I was curious to see "El Sur"/"The South" (1983), since it is the second of only three full-length features in director Victor Erice's highly considered career. His first movie "Spirit of the Beehive" (1973) is esteemed as a brilliant look at impressionable childhood (although I have never quite been able to warm to it) and his last film, the documentary "The Quince Tree Sun" (1992), I found an interminable bore. Otherwise he has only directed shorts and segments of longer films. And interestingly, "El Sur", now a feature, is actually only a segment of the full movie he meant to shoot.
He budgeted for an 81-day shoot for a two and a half hour movie, but the rug was pulled from under him after 48 days, when the footage was edited into this 95 minute film invited into competition in Cannes. Set in 1957, like 'Beehive' this begins as another tale of childhood with the 8-year old Estella living in the snowy north of Spain with her sickly mother and adored father, who was forced (by mysterious reasons to her) to relocate from his exotic and mysterious South. We subsequently learn that Franco's politics played their part in his exile. He is an enigmatic and charismatic figure, a doctor at the local hospital, who also water-divines with his magic pendulum, but who spends his spare time locked in the off-limits attic of their home.

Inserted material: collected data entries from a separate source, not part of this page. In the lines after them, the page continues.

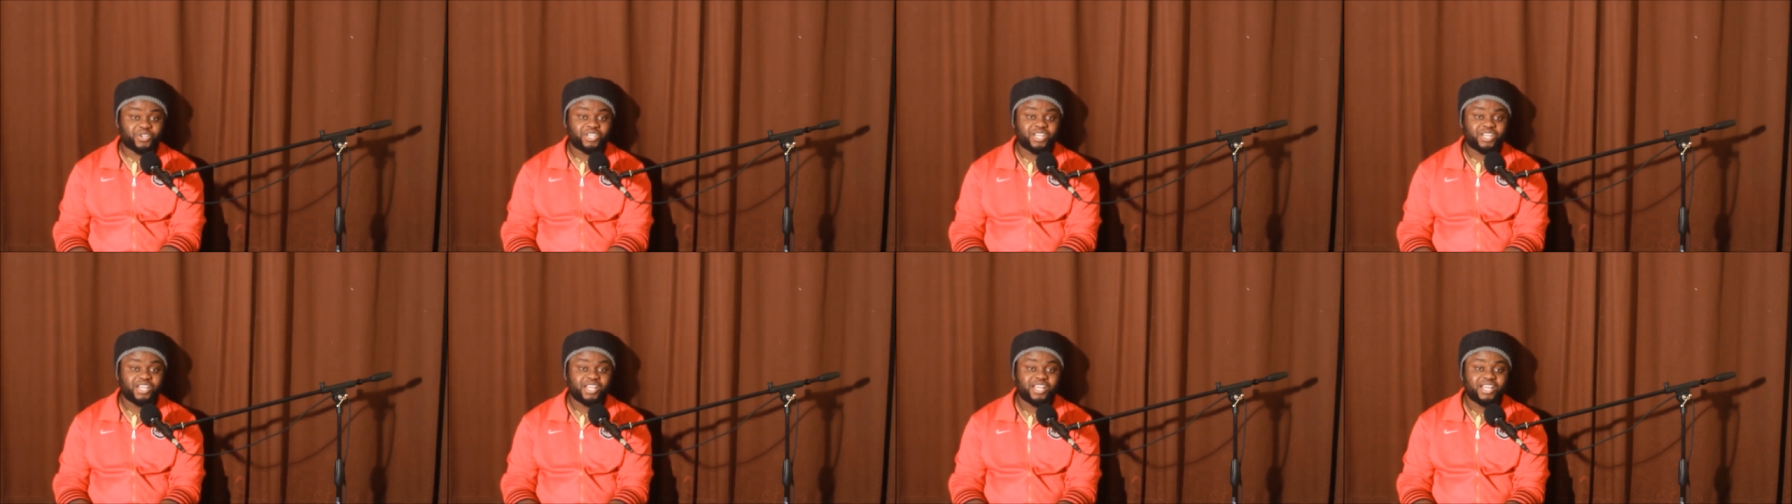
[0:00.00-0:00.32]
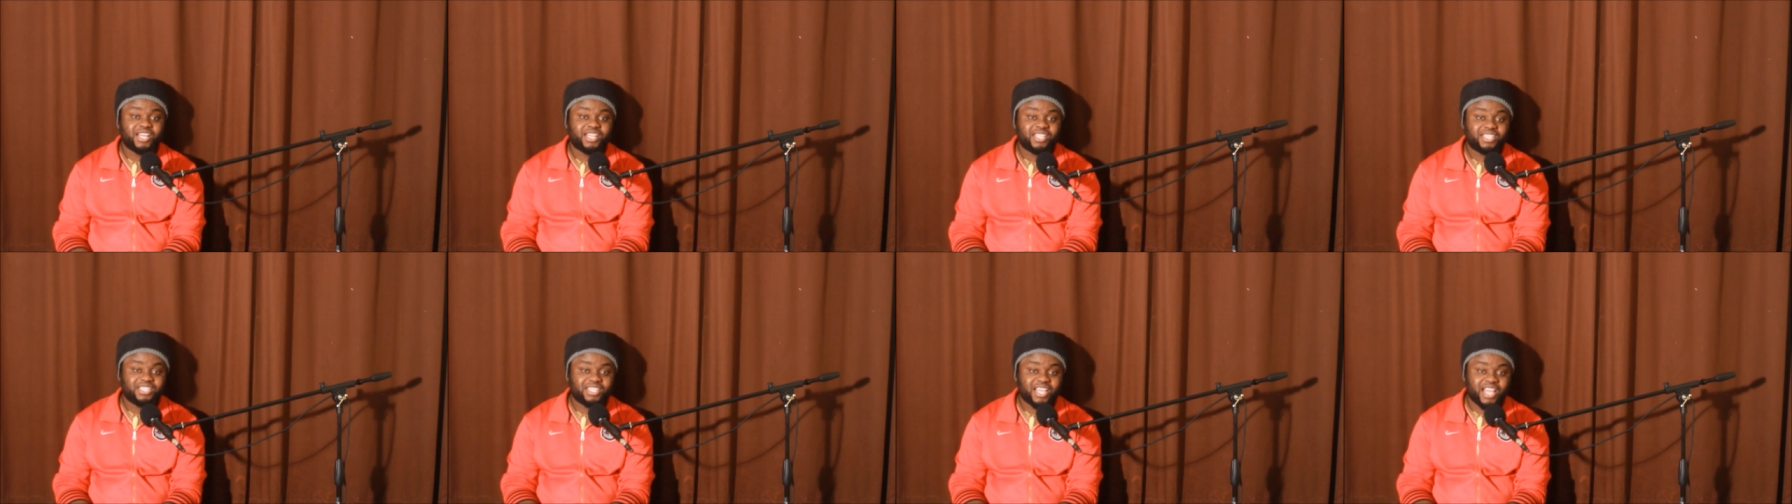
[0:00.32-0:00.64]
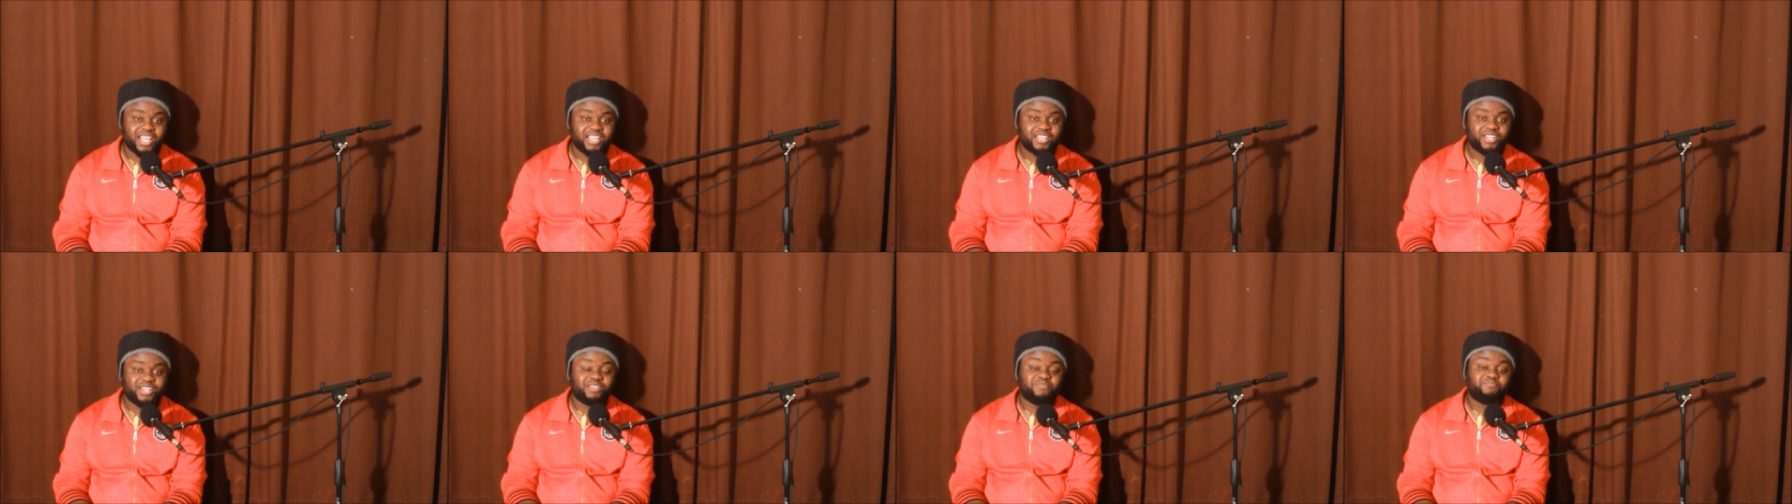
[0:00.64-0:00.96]
That, that's because he's
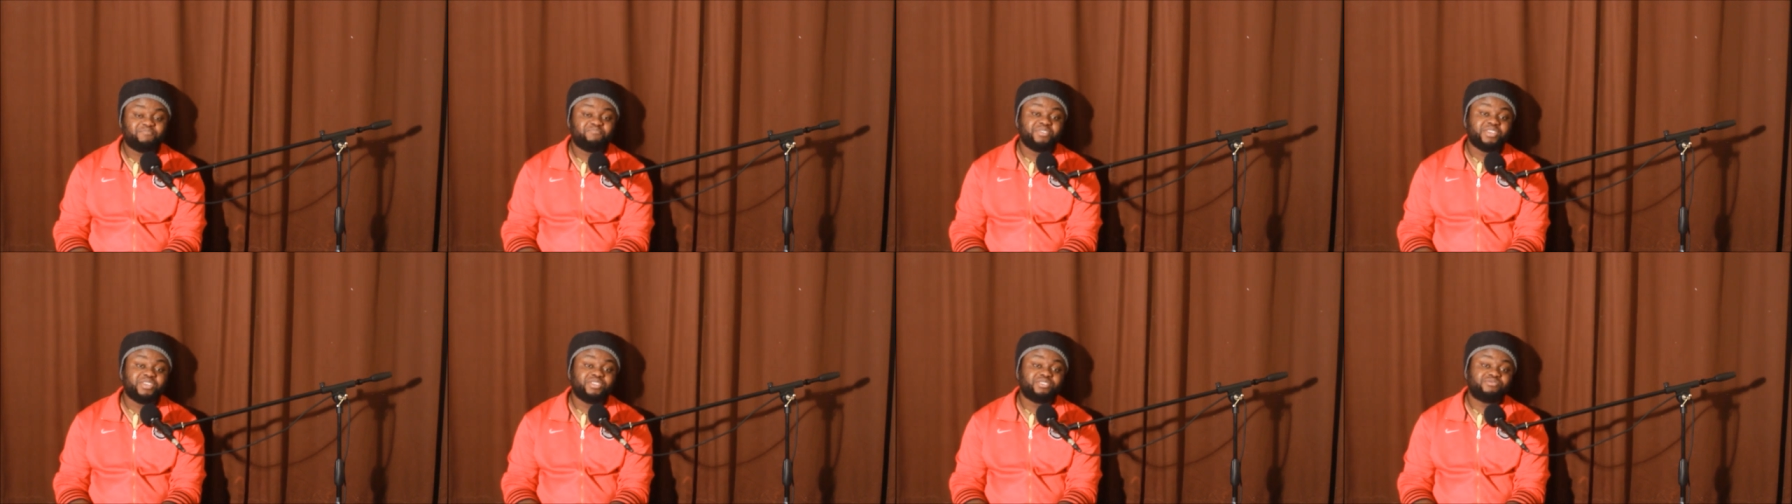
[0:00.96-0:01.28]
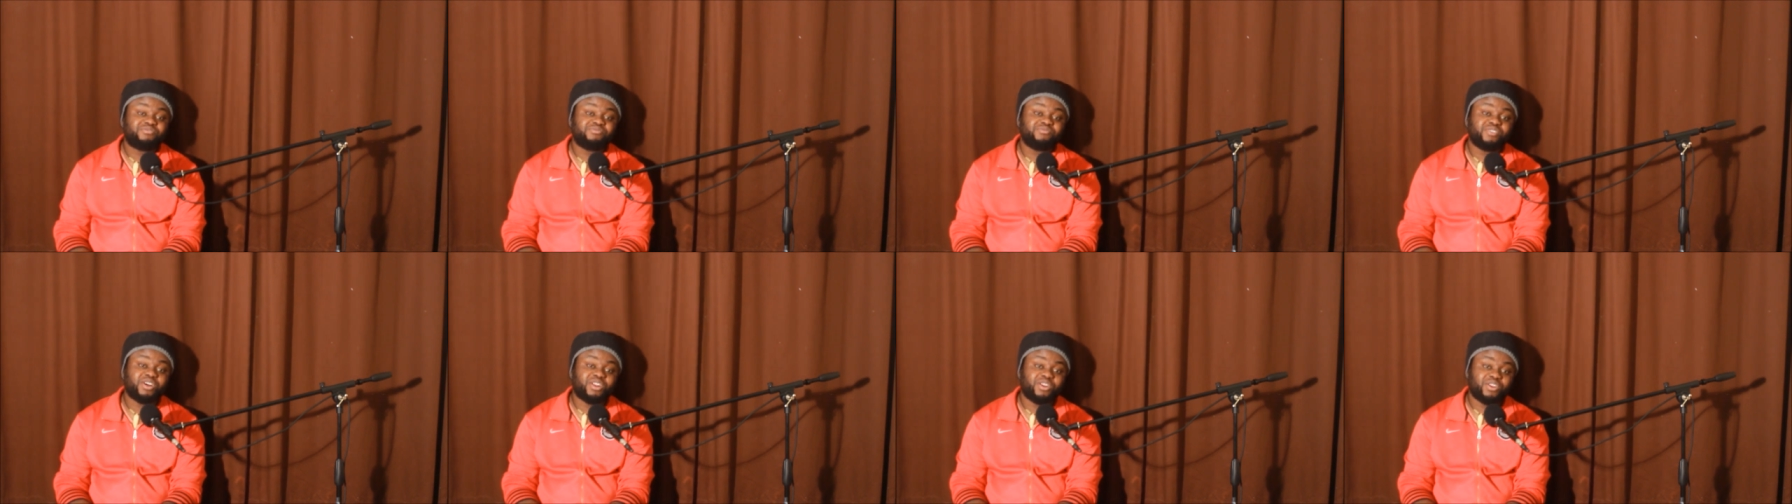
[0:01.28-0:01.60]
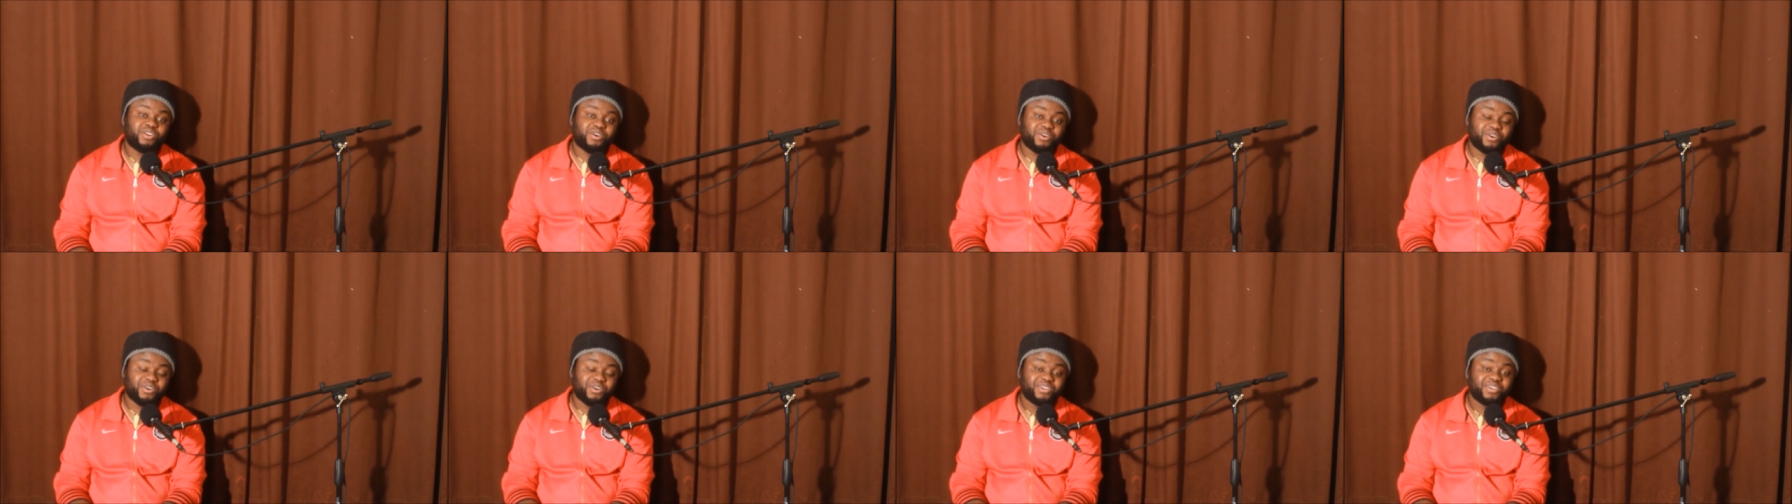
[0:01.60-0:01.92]
that, you know, clearly been through a
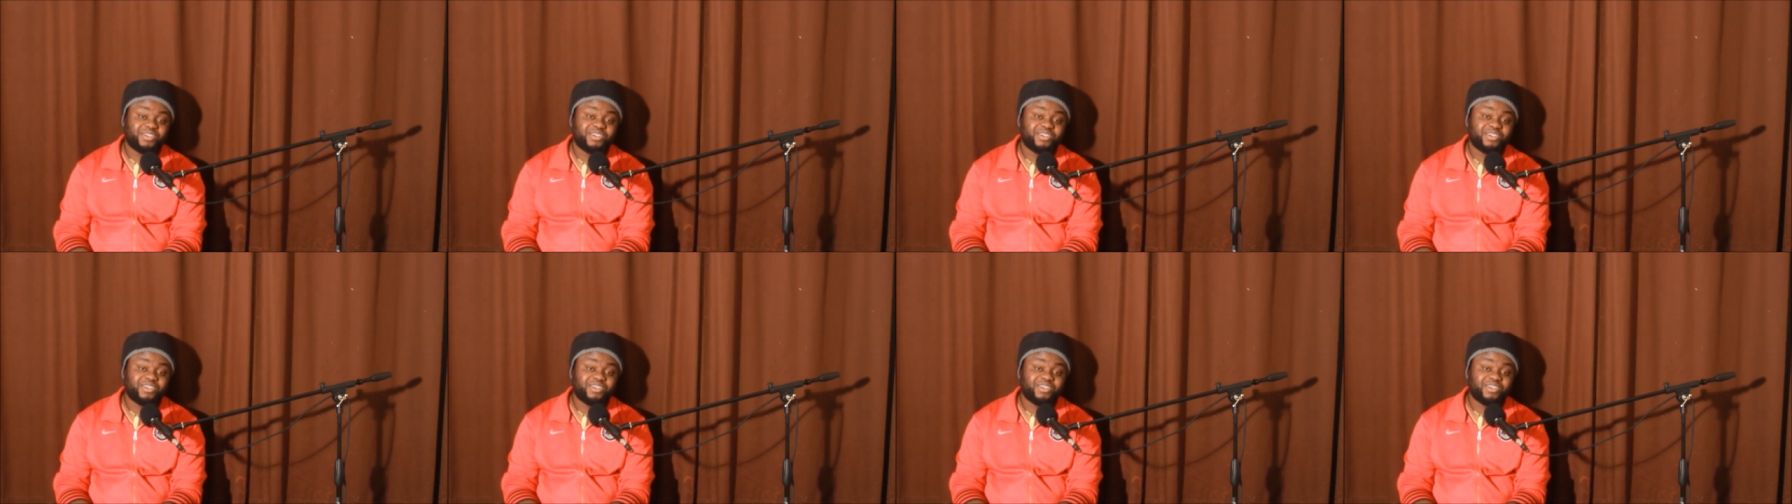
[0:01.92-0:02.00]
lot.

The story continues with the 15-year old Estella still trying to come to terms with her beloved but distant Dad, especially after she learns that he has been besotted with a B-movie actress called Irene Rios. After a final lunch together, we discover that this was to be their last meeting, and that he has put an end to his yearnings and misery. A voice-over throughout by the now adult Estrella, narrating this sad story, tells us that she will be sent to the Utopian South to live with her Grandmother and her father's former nanny Milagros, whom we have met only once at the young Estrella's first communion, but the film ends there. What Erice intended or what may have transpired subsequently is something that we will never know.
This isn't quite in the category of other open-ended films where the viewer must decide for himself, but rather a case of an uncompleted project. What we are left with is a quite watchable yet unsatisfying narrative.